“殘耳!去死吧!”甚至有個女孩這樣牽著母親的手,一面指著夏佐尖叫:“去死吧!”
這些如棘語言,維拉、夏佐、亞柏三人去校外短途旅行時,不只一次經歷,可是這樣遠遠看著群眾奚落咒罵夏佐,卻是另一回事。
維拉敢發誓,殘耳軍團只有偷搶昆諾的資源,不曾大舉侵略。
或者該說,殘耳軍團不曾真正的對哪國去發動攻擊,或者去佔領哪國領土。
他們都只是自我防衛而已,一直都是。
可是昆諾的群眾,卻這樣咒罵夏佐,那個年僅十七的少年。
維持互相依靠的姿態,甲板上的維拉與夏佐,繼續沿著甲板扶手移動,往下觀看。
好像快下雨了,因為即使在飛艦這樣不高的高度,也可以看見濃厚雲層對他們湧來,寒冷溼涼大霧一般。
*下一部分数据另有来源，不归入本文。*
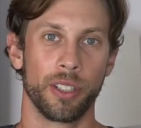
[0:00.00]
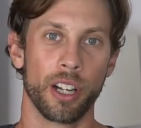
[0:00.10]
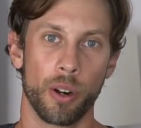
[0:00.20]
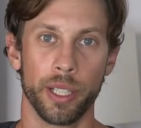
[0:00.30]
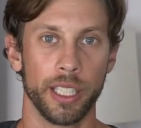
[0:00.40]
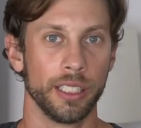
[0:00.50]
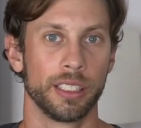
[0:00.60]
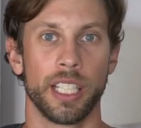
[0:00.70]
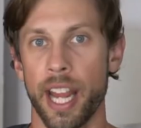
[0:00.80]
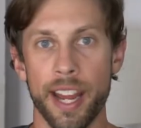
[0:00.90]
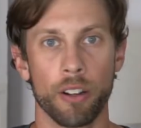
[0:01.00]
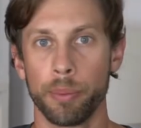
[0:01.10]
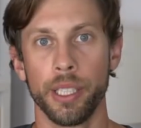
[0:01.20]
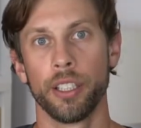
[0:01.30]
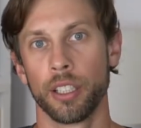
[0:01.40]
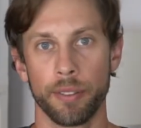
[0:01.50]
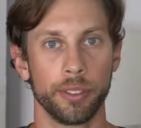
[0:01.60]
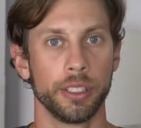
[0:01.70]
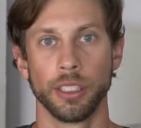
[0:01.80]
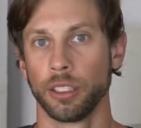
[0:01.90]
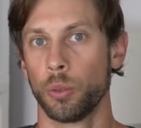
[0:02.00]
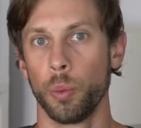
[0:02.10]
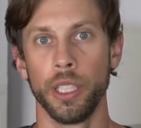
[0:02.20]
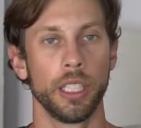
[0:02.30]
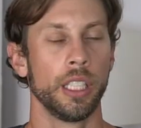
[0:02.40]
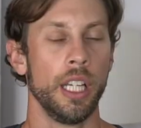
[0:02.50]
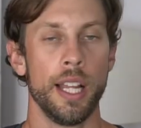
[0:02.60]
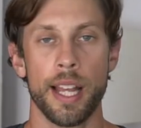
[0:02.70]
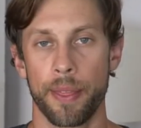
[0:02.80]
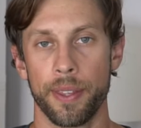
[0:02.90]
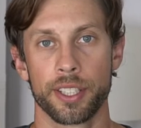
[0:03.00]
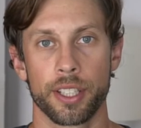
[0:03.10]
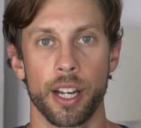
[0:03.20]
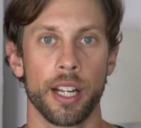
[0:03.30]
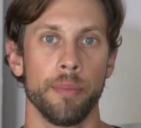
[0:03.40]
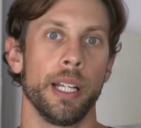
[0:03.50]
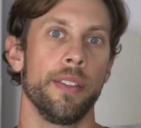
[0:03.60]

go in and say, hey, I'll be here every single week at this time.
看著這樣的飛艦與自身制服,維拉捉著扶手,縮在夏佐懷裡。
她還想著人群的那些嗡嗡耳語。
“我國的鬥師!鬥師!”
剛開始他們是這樣敬畏呼喚,然後又一個個伸出他們的手指,改變了語調。
“殘耳!普卡其的殘耳!”
有著無上榮耀的昆諾帝國鬥師,和普卡其殘耳軍團餘黨。
她與夏佐,到底是算是哪一個呢?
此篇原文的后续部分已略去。